New beginnings, especially ones dictated by the passage of time – such as the start of a new year – often prompt both reflection and anticipation, as we look back upon the past and also consider what’s ahead. How will historians look back on 2023? Perhaps more importantly, how will we, as active participants in the wealth management industry, view the challenges, opportunities and outcomes of the past 12 months?
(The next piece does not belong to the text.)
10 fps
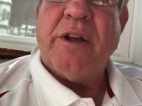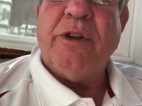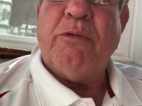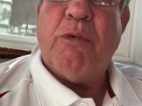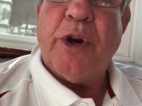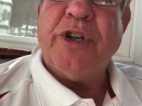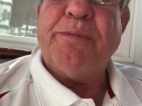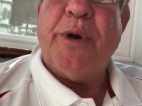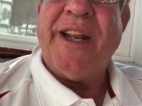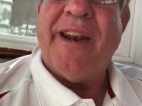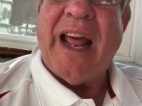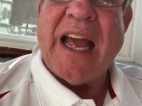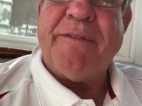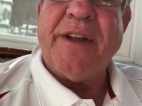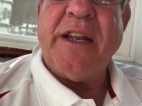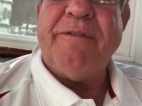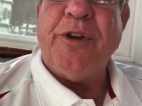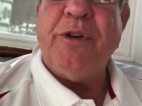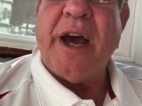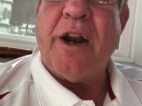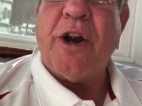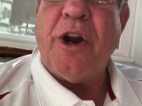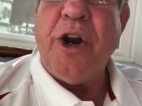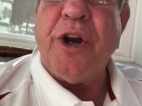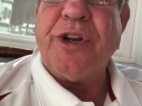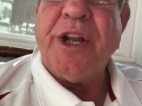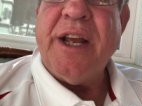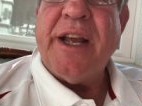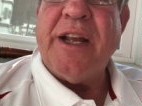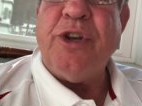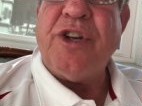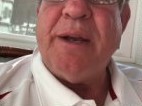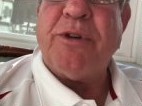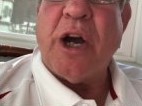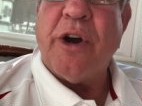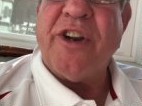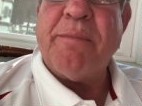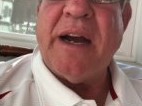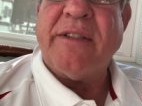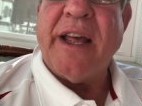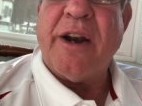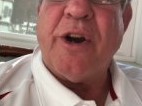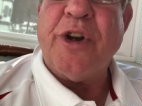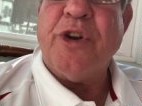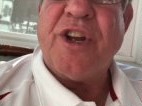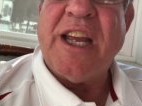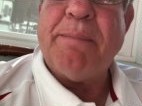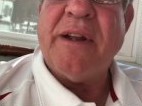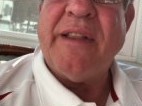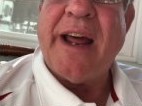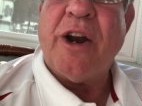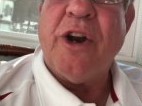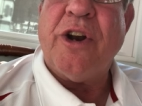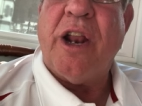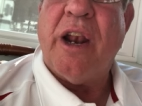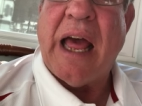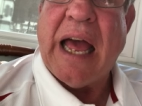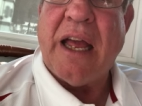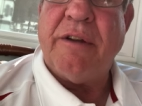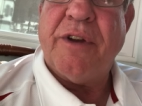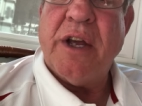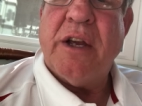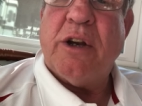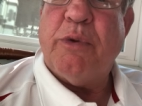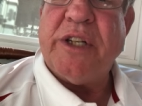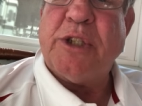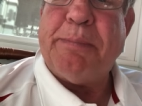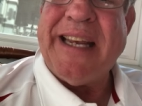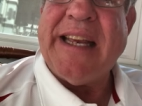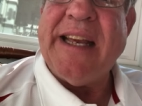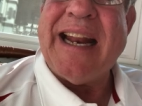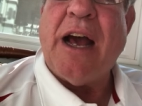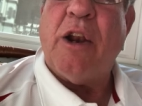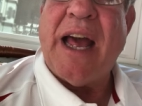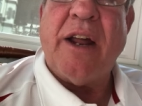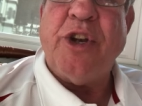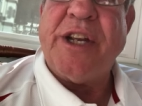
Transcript: Your words bring life. And if you got a hurt and you keep talking about that hurt, you're keeping that hurt alive. Quit speaking it out loud.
Rising interest rates proved to be a double-edged sword for financial services as the increased cost of capital tamped down M&A activity and upended the regional banking sector but also put additional dollars at the disposal of broker-dealers via cash sweep programs. Artificial intelligence (AI) went mainstream in the space as professionals tasked with duties from marketing to compliance relied more and more on advancements in this revolutionary technology to create efficiencies and build scale.

Scale …

While Taylor Swift was TIME magazine’s 2023 Person of the Year, “scale” could be considered the wealth management industry’s trend of the year. More and more entities, from large RIA aggregators and IBDs to family offices and insurance companies, shrugged off short-term difficulties and the volatile environment to execute additive deals in pursuit of the scale needed to deliver better service and drive greater profitability.

It would be imprudent to underestimate the role of technology in general, and AI specifically, in wealth management industry players’ eternal quest for scale. As the number of financial advisors decreases and assets under management increase, deploying a resource like AI, with its unrivaled power to reduce time investment, elevate efficiency and maintain service levels, is central to moving the needle when it comes to positioning businesses for success.
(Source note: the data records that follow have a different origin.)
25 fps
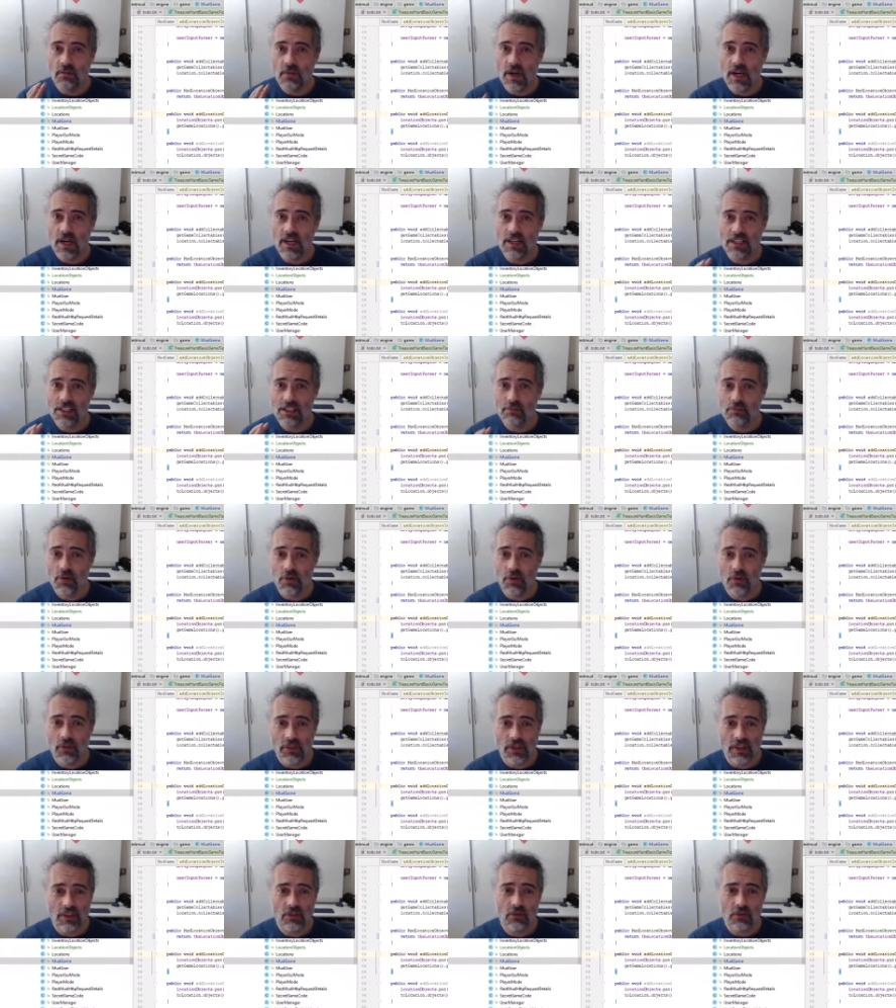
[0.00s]
very small
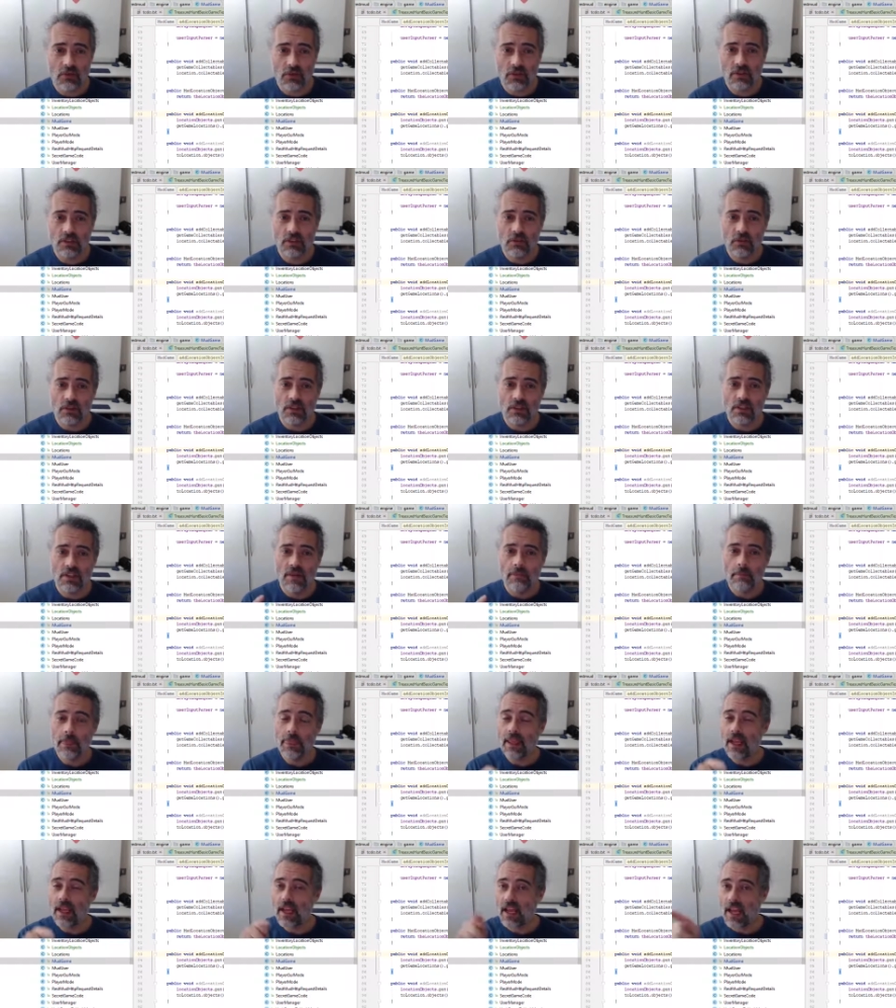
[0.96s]
thing. All I'm going to do is
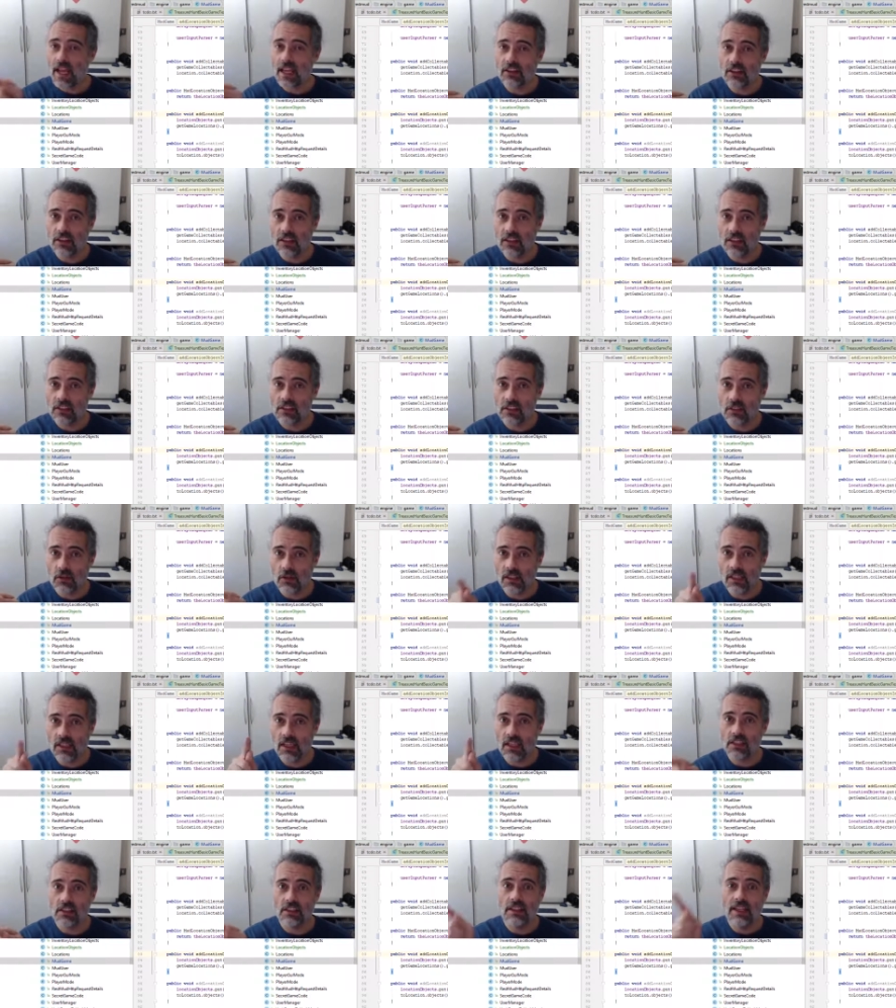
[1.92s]
add things into a
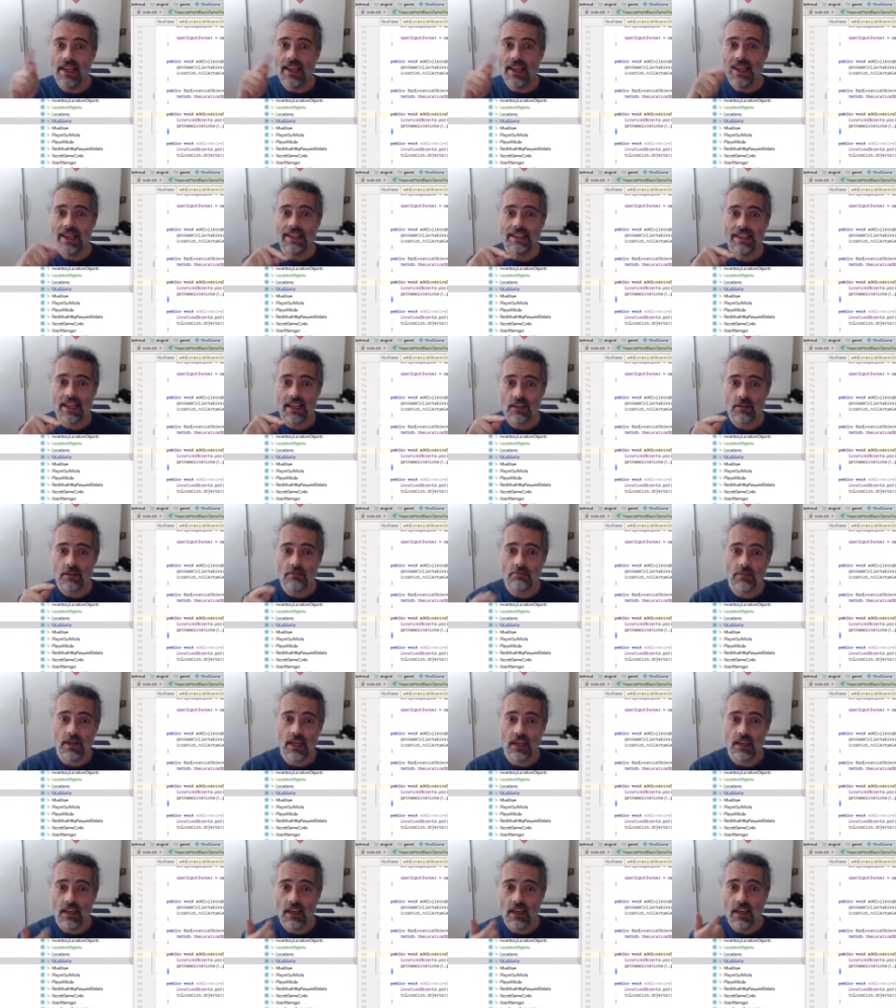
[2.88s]
collection, get them
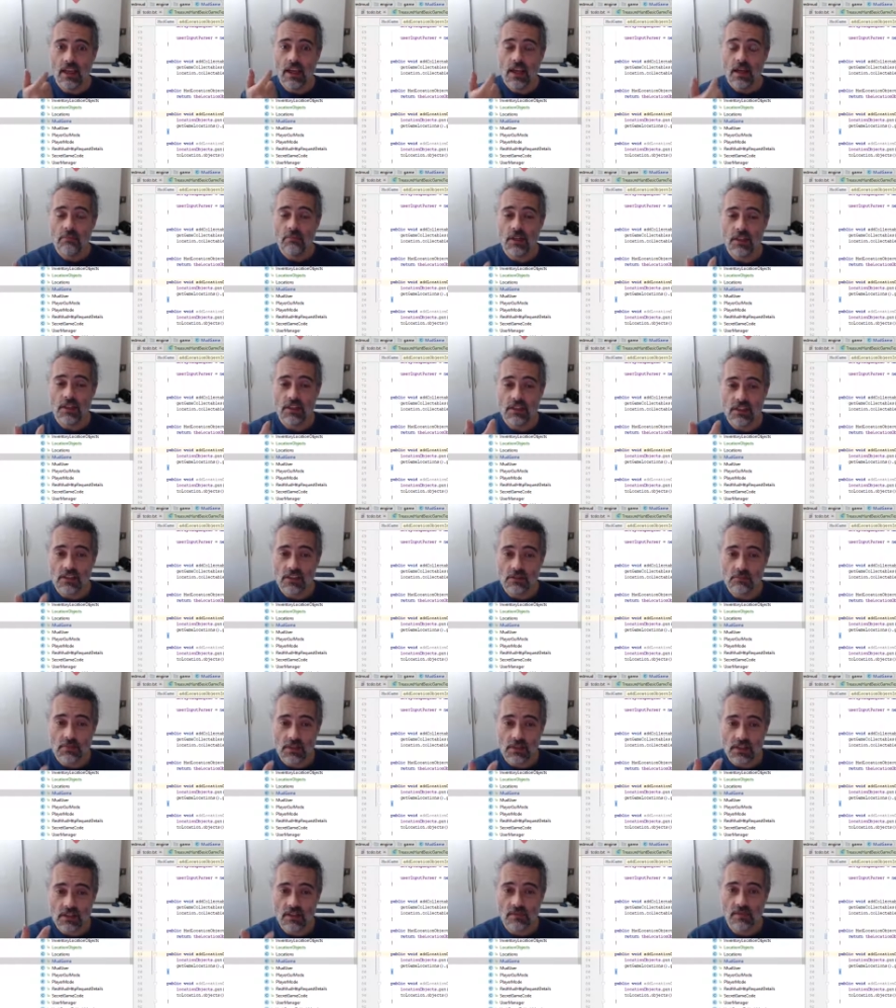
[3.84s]
back. But it's a
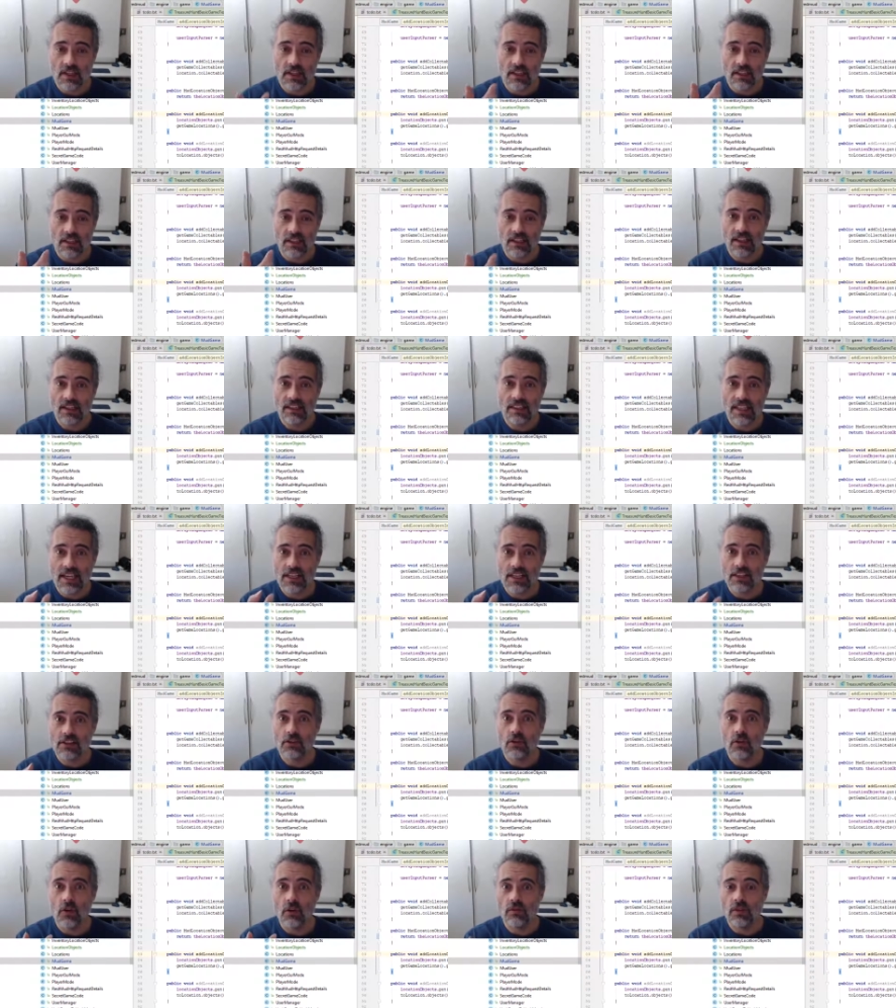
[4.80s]
specific
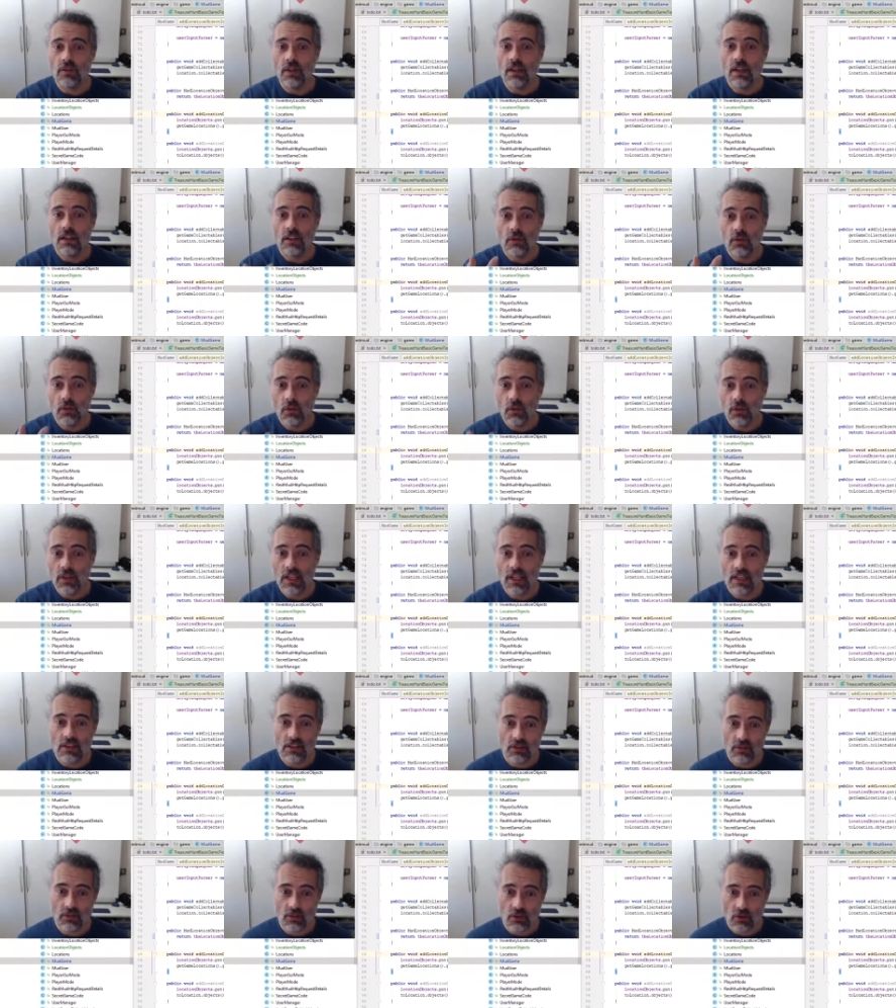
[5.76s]
collection of
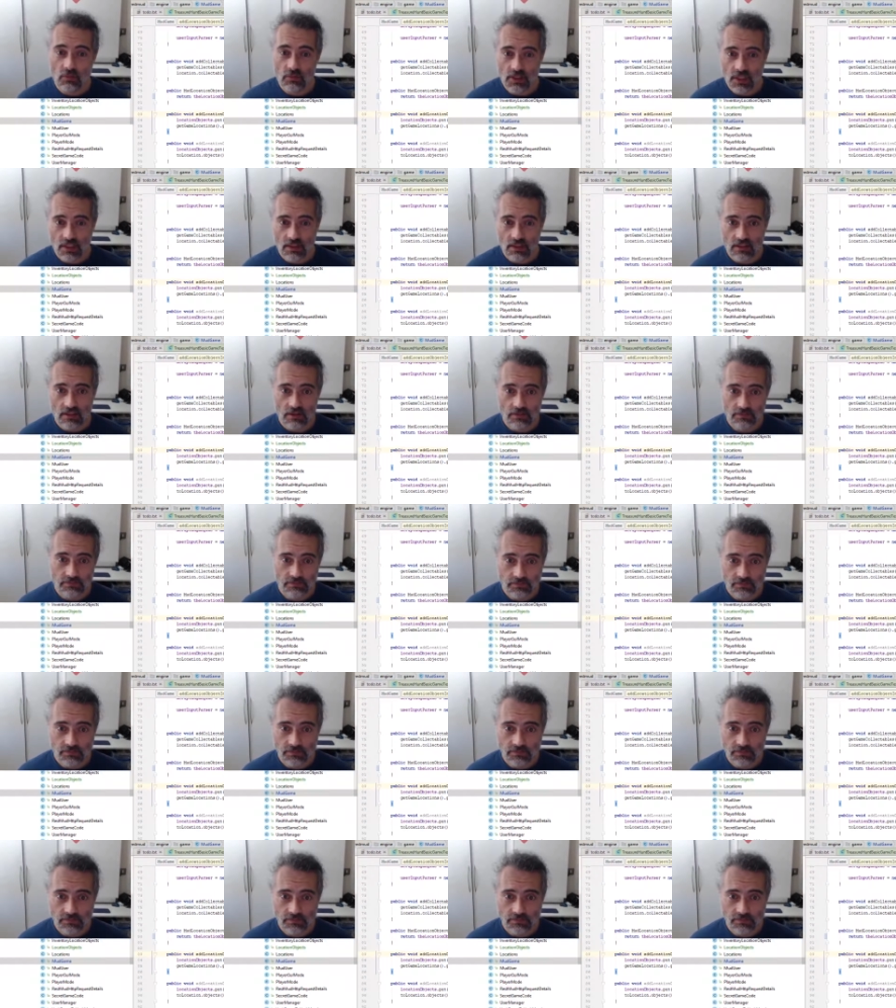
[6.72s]
location objects.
As with many new technologies (though AI isn’t really new, it’s just become a more widely discussed topic), there are those who hesitate to put it to work. Unique to AI, however, is the rationale for holding back: the fear it is so powerful it may eventually be detrimental to humankind. Last March, 1,000 tech leaders including Elon Musk and Steve Wozniak signed a letter warning that “Powerful AI systems should be developed only once we are confident that their effects will be positive, and their risks will be manageable.1” While some of their concerns are valid, the reality is that just as the proverbial bell can’t be “un-rung,” now that business leaders have experienced the transformative impact of AI they will be looking for more ways to deploy it – and not walk it back.

In wealth management, the ROI of AI renders it a must-have for firms looking to capture share of wallet in an increasingly competitive environment. Financial advisors and firms are at a tipping point. Those advisors and firms that do not invest in AI and other digital technology capabilities are running the risk of being left behind, incapable of achieving the scale they need to succeed. Those who embrace AI will thrive in an evolving environment of increasing regulatory oversight, rising client expectations and industry consolidation.

Will AI remove the humanity from our industry? The short answer is no. Interpersonal relationships are the foundation of the advice business. AI can instantaneously conduct data analytics to find patterns and anomalies to support financial advisors. But it can’t guide clients in using that information properly. AI can help advisors and firms make the best decisions but can’t do it for them. In fact, AI will put time back in advisors’ days helping to strengthen advisor-client bonds.

2023 was the year of scale in wealth management. Mindfully and purposefully aligning the needs of all stakeholders using cost-effective tools is central to scaling successfully and building sustainable and adaptable businesses that deliver on their value propositions. The stage is set for a dynamic 2024.